▶ Directions
Please write out the listing again, keeping every character the same.
◇ ◇ ◇ ◇ ◇ ◇ ◇
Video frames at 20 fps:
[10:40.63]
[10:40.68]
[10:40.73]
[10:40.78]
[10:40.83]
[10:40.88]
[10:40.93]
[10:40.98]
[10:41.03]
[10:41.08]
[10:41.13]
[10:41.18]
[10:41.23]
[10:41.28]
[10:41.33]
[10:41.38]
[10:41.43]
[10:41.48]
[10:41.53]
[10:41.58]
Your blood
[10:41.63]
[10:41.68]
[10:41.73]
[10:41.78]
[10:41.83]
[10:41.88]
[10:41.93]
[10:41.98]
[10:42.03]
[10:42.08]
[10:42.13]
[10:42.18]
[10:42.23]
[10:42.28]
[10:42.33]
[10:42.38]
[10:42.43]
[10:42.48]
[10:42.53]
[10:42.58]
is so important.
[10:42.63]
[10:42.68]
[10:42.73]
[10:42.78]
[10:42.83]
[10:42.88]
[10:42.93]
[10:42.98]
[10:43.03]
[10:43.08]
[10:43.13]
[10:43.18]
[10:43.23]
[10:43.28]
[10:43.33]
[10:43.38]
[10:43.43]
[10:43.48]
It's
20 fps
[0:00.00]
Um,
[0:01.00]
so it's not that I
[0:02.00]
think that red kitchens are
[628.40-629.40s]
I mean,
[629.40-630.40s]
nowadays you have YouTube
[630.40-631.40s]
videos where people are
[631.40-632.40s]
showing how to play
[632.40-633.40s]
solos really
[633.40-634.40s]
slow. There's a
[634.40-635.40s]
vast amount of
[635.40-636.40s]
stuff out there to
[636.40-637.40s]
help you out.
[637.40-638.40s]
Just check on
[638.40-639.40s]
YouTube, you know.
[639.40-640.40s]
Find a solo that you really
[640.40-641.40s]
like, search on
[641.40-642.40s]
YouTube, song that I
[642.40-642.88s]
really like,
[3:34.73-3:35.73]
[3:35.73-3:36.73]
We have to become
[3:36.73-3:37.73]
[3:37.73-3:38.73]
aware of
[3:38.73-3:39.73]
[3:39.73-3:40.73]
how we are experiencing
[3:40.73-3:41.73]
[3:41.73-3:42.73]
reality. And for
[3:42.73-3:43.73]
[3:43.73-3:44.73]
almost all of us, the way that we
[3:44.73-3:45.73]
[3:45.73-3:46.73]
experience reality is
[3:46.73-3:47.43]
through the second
◇ ◇ ◇ ◇ ◇ ◇ ◇
▶ Result below
Video frames at 20 fps:
[10:40.63]
[10:40.68]
[10:40.73]
[10:40.78]
[10:40.83]
[10:40.88]
[10:40.93]
[10:40.98]
[10:41.03]
[10:41.08]
[10:41.13]
[10:41.18]
[10:41.23]
[10:41.28]
[10:41.33]
[10:41.38]
[10:41.43]
[10:41.48]
[10:41.53]
[10:41.58]
Your blood
[10:41.63]
[10:41.68]
[10:41.73]
[10:41.78]
[10:41.83]
[10:41.88]
[10:41.93]
[10:41.98]
[10:42.03]
[10:42.08]
[10:42.13]
[10:42.18]
[10:42.23]
[10:42.28]
[10:42.33]
[10:42.38]
[10:42.43]
[10:42.48]
[10:42.53]
[10:42.58]
is so important.
[10:42.63]
[10:42.68]
[10:42.73]
[10:42.78]
[10:42.83]
[10:42.88]
[10:42.93]
[10:42.98]
[10:43.03]
[10:43.08]
[10:43.13]
[10:43.18]
[10:43.23]
[10:43.28]
[10:43.33]
[10:43.38]
[10:43.43]
[10:43.48]
It's
20 fps
[0:00.00]
Um,
[0:01.00]
so it's not that I
[0:02.00]
think that red kitchens are
[628.40-629.40s]
I mean,
[629.40-630.40s]
nowadays you have YouTube
[630.40-631.40s]
videos where people are
[631.40-632.40s]
showing how to play
[632.40-633.40s]
solos really
[633.40-634.40s]
slow. There's a
[634.40-635.40s]
vast amount of
[635.40-636.40s]
stuff out there to
[636.40-637.40s]
help you out.
[637.40-638.40s]
Just check on
[638.40-639.40s]
YouTube, you know.
[639.40-640.40s]
Find a solo that you really
[640.40-641.40s]
like, search on
[641.40-642.40s]
YouTube, song that I
[642.40-642.88s]
really like,
[3:34.73-3:35.73]
[3:35.73-3:36.73]
We have to become
[3:36.73-3:37.73]
[3:37.73-3:38.73]
aware of
[3:38.73-3:39.73]
[3:39.73-3:40.73]
how we are experiencing
[3:40.73-3:41.73]
[3:41.73-3:42.73]
reality. And for
[3:42.73-3:43.73]
[3:43.73-3:44.73]
almost all of us, the way that we
[3:44.73-3:45.73]
[3:45.73-3:46.73]
experience reality is
[3:46.73-3:47.43]
through the second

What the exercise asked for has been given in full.